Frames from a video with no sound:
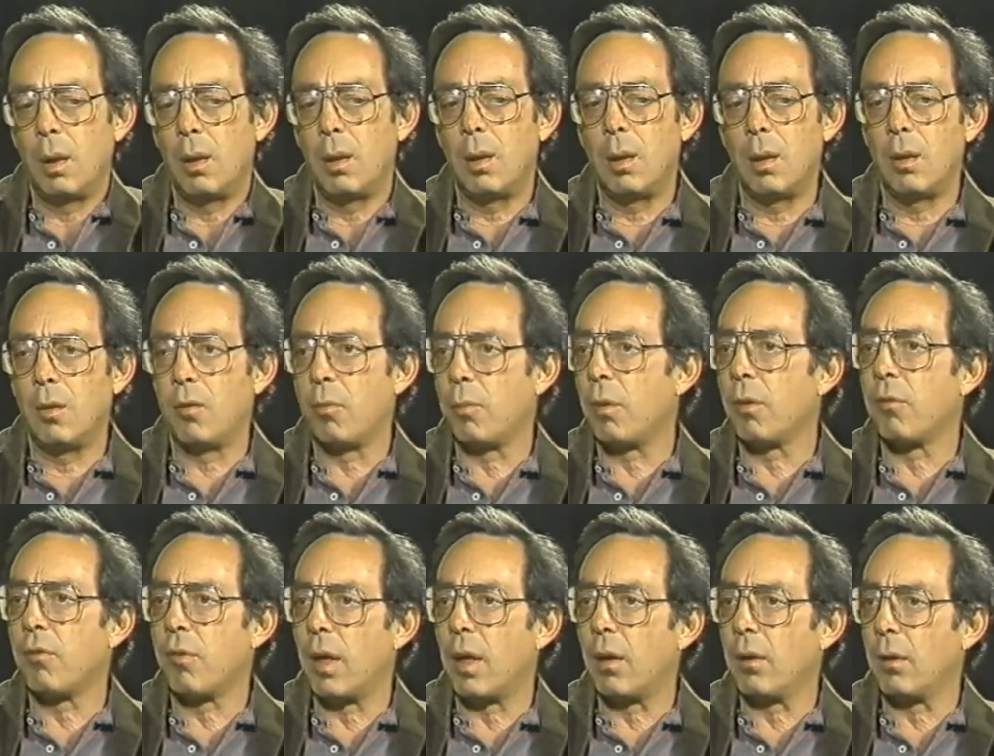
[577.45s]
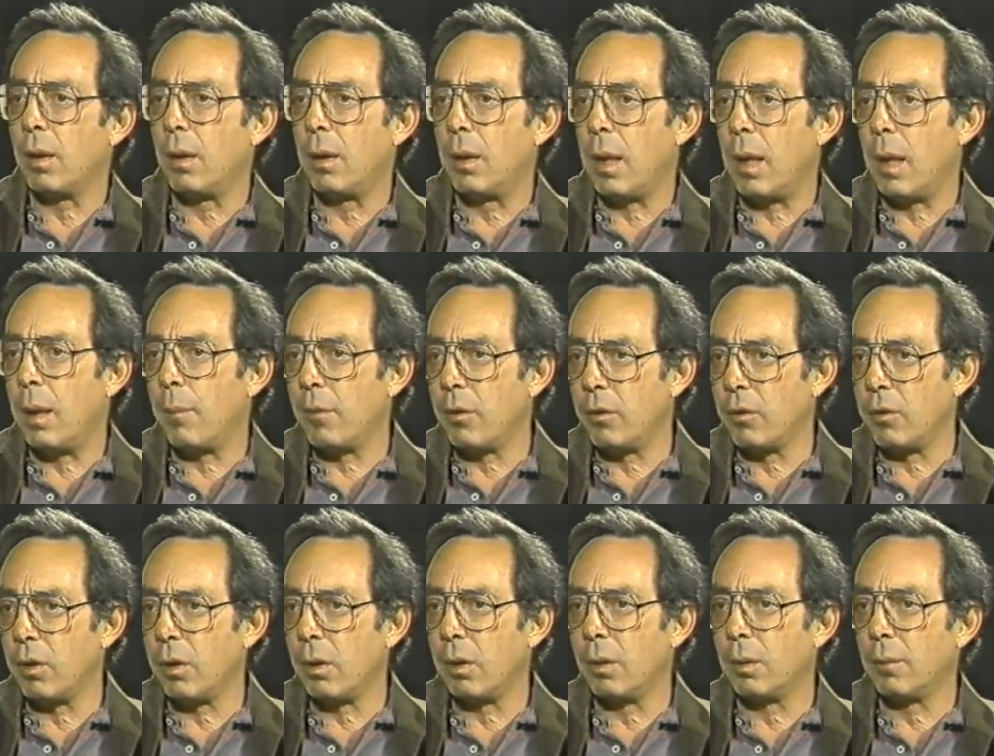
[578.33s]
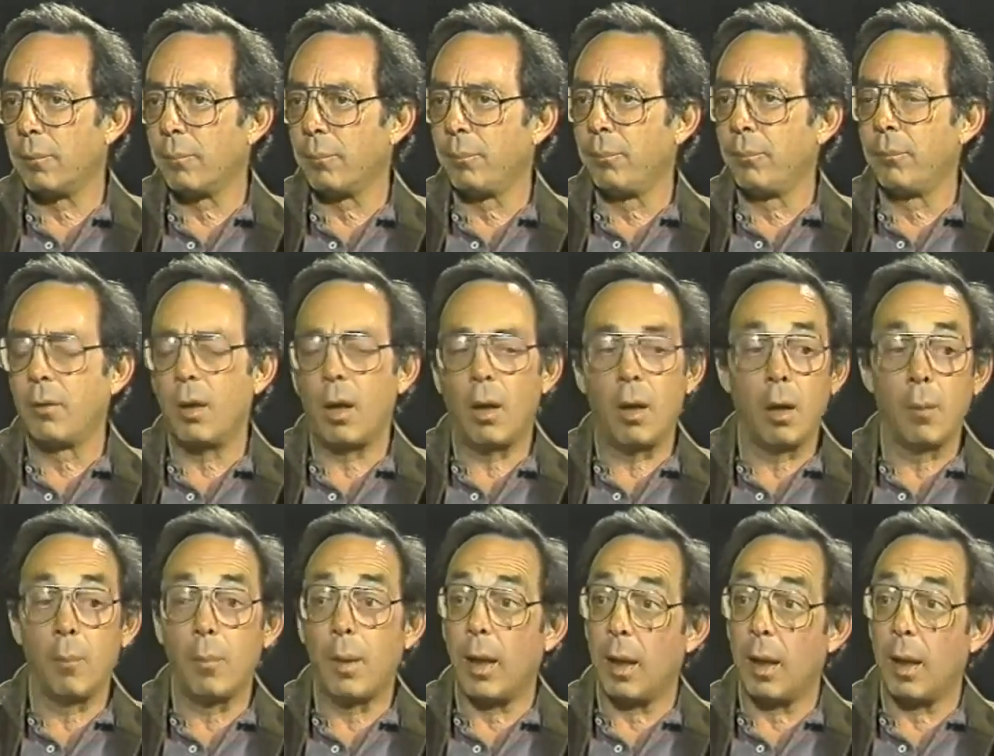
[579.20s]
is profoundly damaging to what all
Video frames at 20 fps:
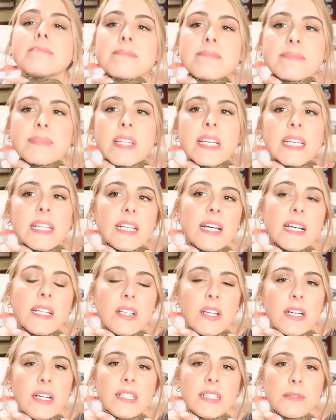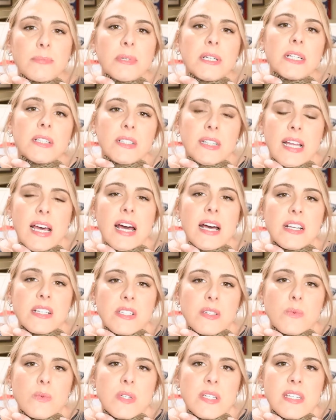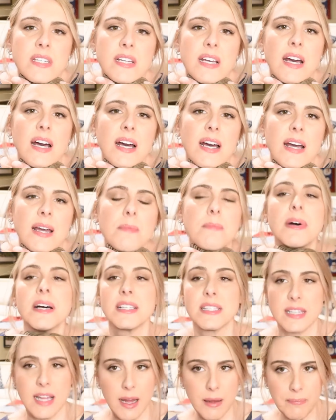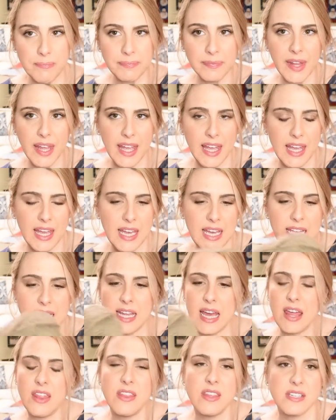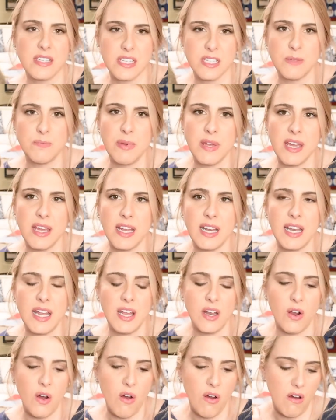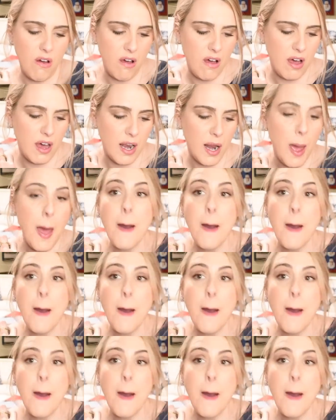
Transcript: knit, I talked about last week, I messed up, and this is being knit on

================

> [WORK INSTRUCTION] Once the pictures are set aside, copy the remaining text of every entry exactly.

> [RESPONSE AREA]
Frames from a video with no sound:
[577.45s]
[578.33s]
[579.20s]
is profoundly damaging to what all
Video frames at 20 fps:
Transcript: knit, I talked about last week, I messed up, and this is being knit on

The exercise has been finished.